= The Journey of the Lost Boys =

The Journey of the Lost Boys (2005) is a non-fiction book by Joan Hecht about The Lost Boys of Sudan. "The Lost Boys"are a group of young children who became separated from their parents due to civil war in their homeland. With little food and water and no protection from wild animals and enemy soldiers that stalked them night and day, these children banded together walking over a thousand miles across the wilds of Africa in search of safe refuge.

The Journey of the Lost Boys is a chronological timeline of the epic journey taken by these children, beginning in their rural villages of Southern Sudan and arrival as young men in the United States. Narrated by Joan Hecht based on the experiences of the Lost Boys, one of their American mentors, whom they lovingly call "mom" or "Mama Joan;" it is a compelling story of courage, faith, and the sheer determination to survive by a group of young orphaned boys called "The Lost Boys of Sudan". Because of Ms.Hecht's personal relationship with the "Lost Boys", she is able to portray their story intimately.

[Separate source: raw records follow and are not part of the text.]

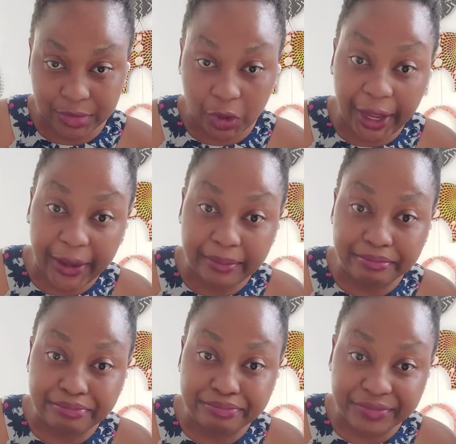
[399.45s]
Okay,
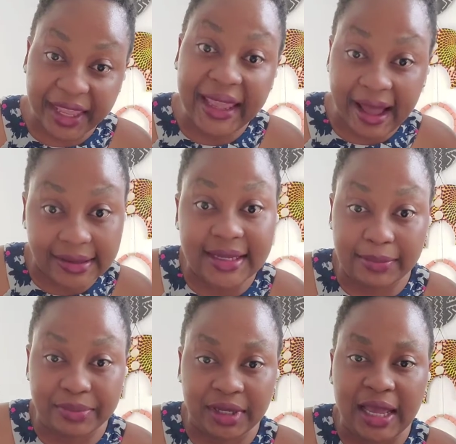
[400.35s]
it adds
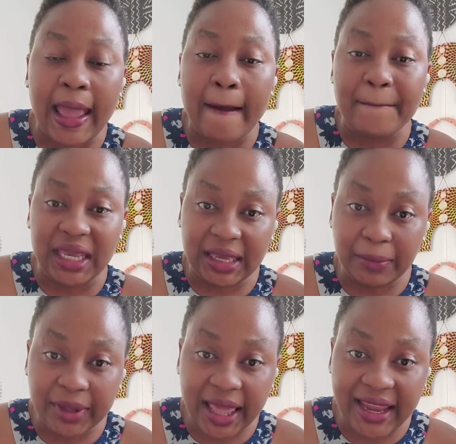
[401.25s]
up. Make a
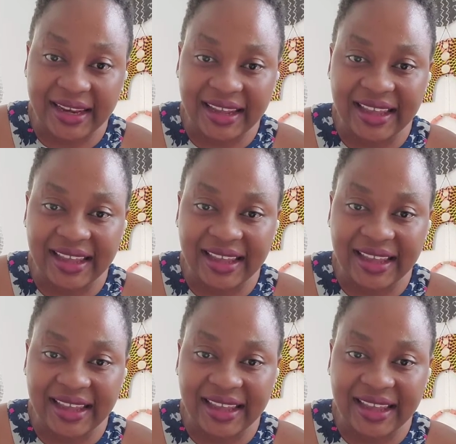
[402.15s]
plan,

In addition to Hecht's extensive research regarding the political and historical events surrounding the civil war between the North and South, are the heart-rending personal stories, photos and drawings of the boys themselves.

The book took "first place in education" at the Promoting Outstanding Writers (POW) International Book Awards, earning Ms. Hecht the title "2005 Author of the Year".

In the summer of 2004, Ms. Hecht founded the "Alliance for the Lost Boys of Sudan" a non- profit foundation, which assists with the medical and educational needs of Lost Boys and their Lost Boys, their families, and communities in the United States and Africa.